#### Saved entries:

+ + + + +

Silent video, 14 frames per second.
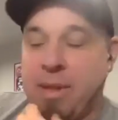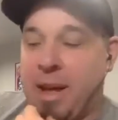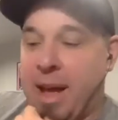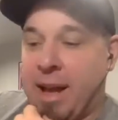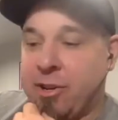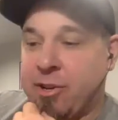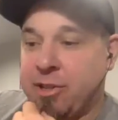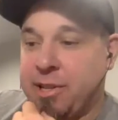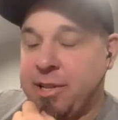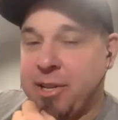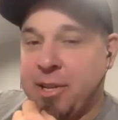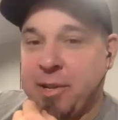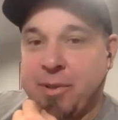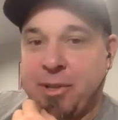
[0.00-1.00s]
they actually
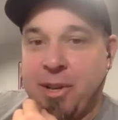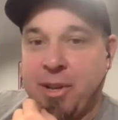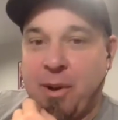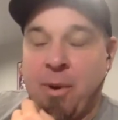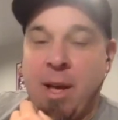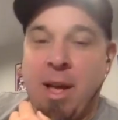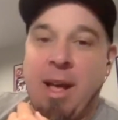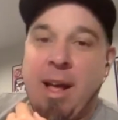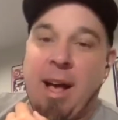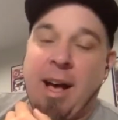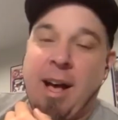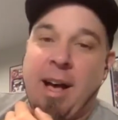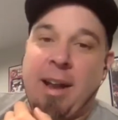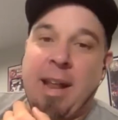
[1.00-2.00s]
do. So
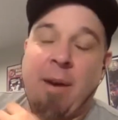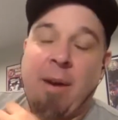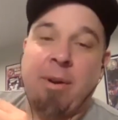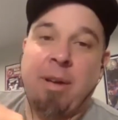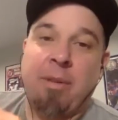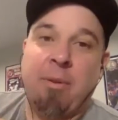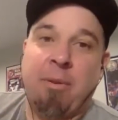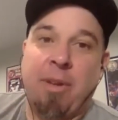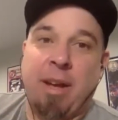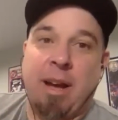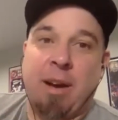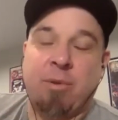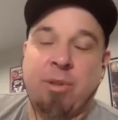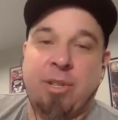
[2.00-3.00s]
uh, now another thing
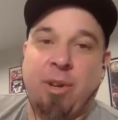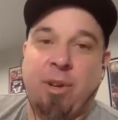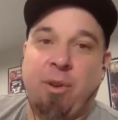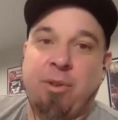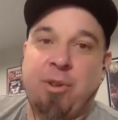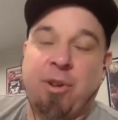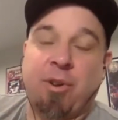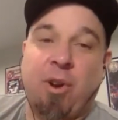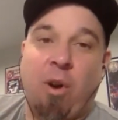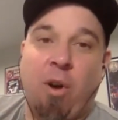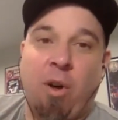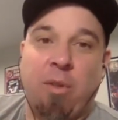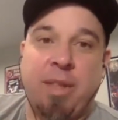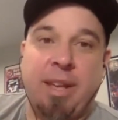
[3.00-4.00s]
I was told, you're
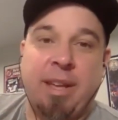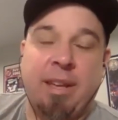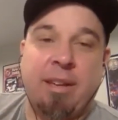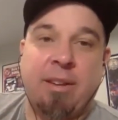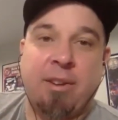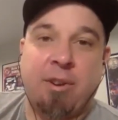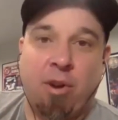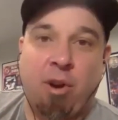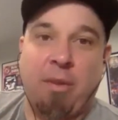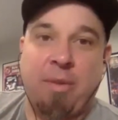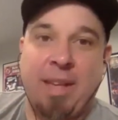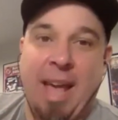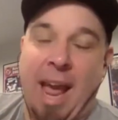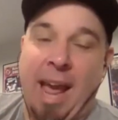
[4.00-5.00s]
called the you're called
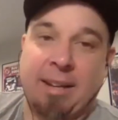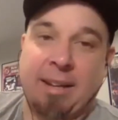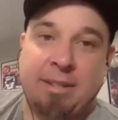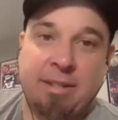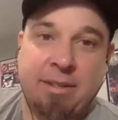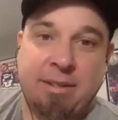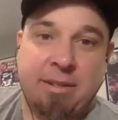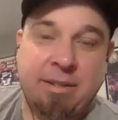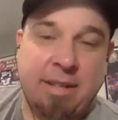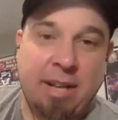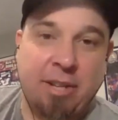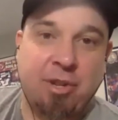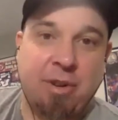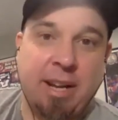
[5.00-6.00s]
the ant.
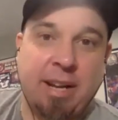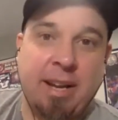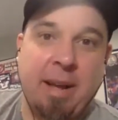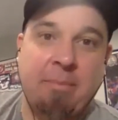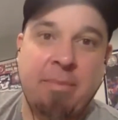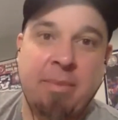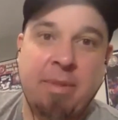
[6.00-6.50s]
That's your nickname.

+ + + + +

#### What you have to do:
Your reply should be the entries above, repeated exactly and free of pictures.

#### Answer to this exercise:
Silent video, 14 frames per second.
[0.00-1.00s]
they actually
[1.00-2.00s]
do. So
[2.00-3.00s]
uh, now another thing
[3.00-4.00s]
I was told, you're
[4.00-5.00s]
called the you're called
[5.00-6.00s]
the ant.
[6.00-6.50s]
That's your nickname.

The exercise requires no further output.